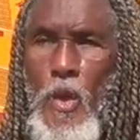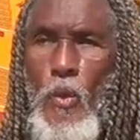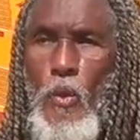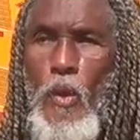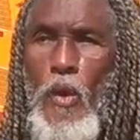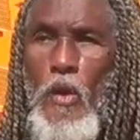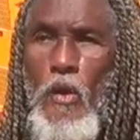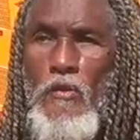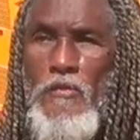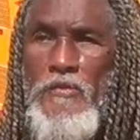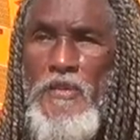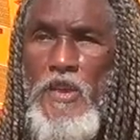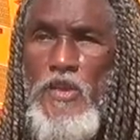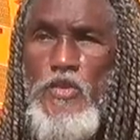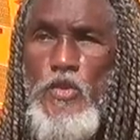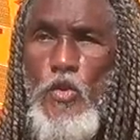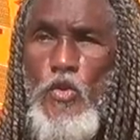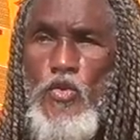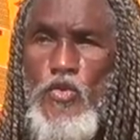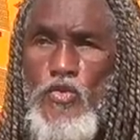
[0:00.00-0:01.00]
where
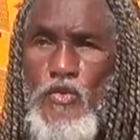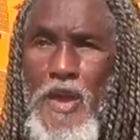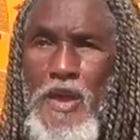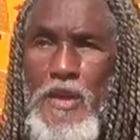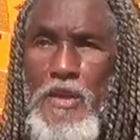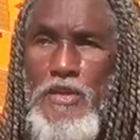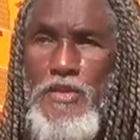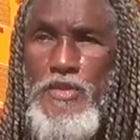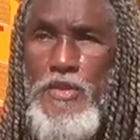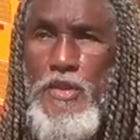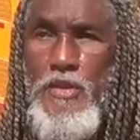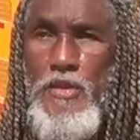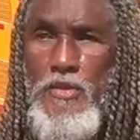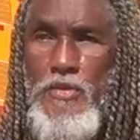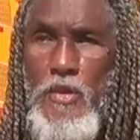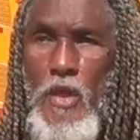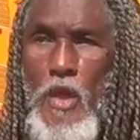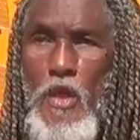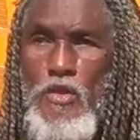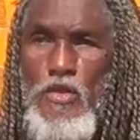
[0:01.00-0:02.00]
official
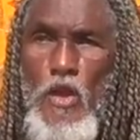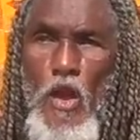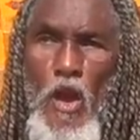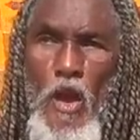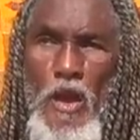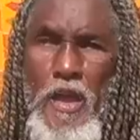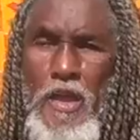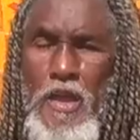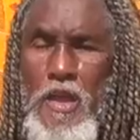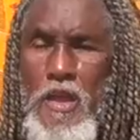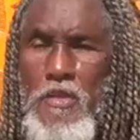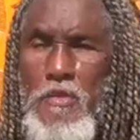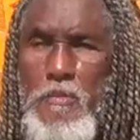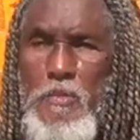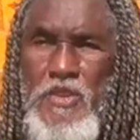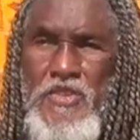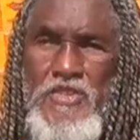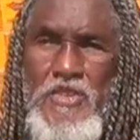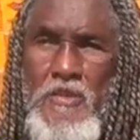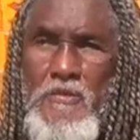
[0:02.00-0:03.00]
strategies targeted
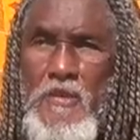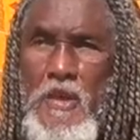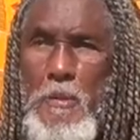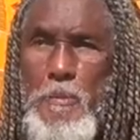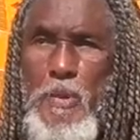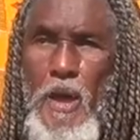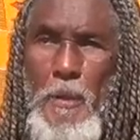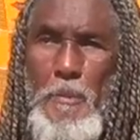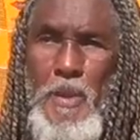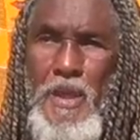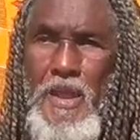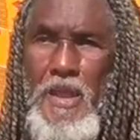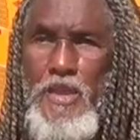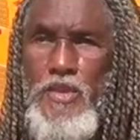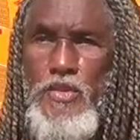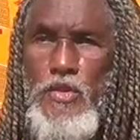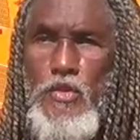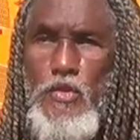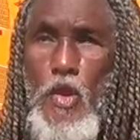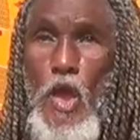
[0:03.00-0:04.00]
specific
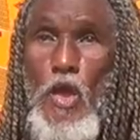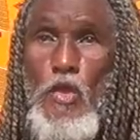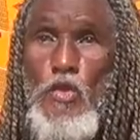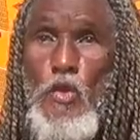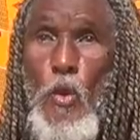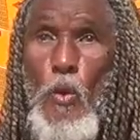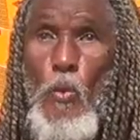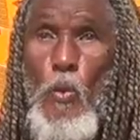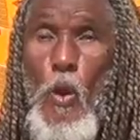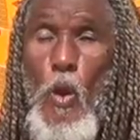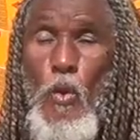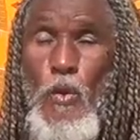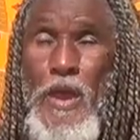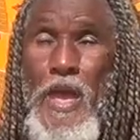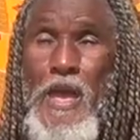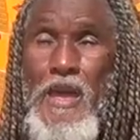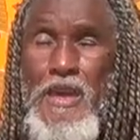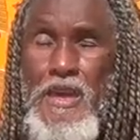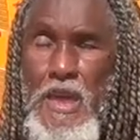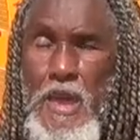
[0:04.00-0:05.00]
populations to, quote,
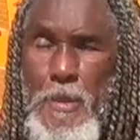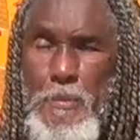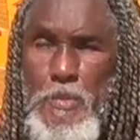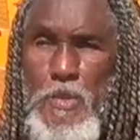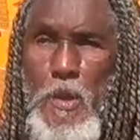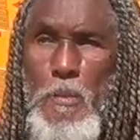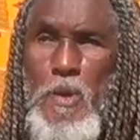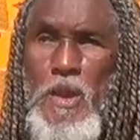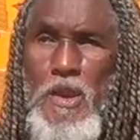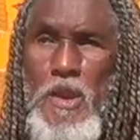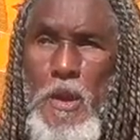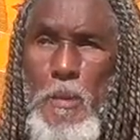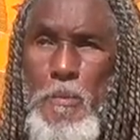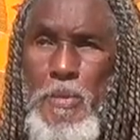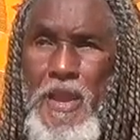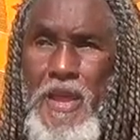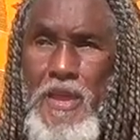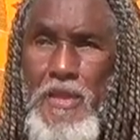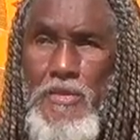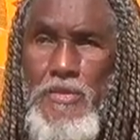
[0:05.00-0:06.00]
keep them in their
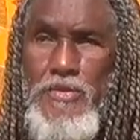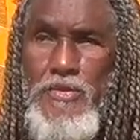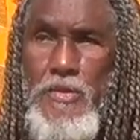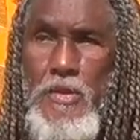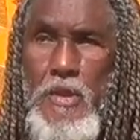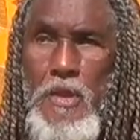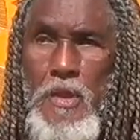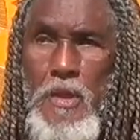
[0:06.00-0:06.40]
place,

-=-=-=-=-

Work task:
Copy the records above precisely, and leave every image out of the copy.

Answer to the problem:
[0:00.00-0:01.00]
where
[0:01.00-0:02.00]
official
[0:02.00-0:03.00]
strategies targeted
[0:03.00-0:04.00]
specific
[0:04.00-0:05.00]
populations to, quote,
[0:05.00-0:06.00]
keep them in their
[0:06.00-0:06.40]
place,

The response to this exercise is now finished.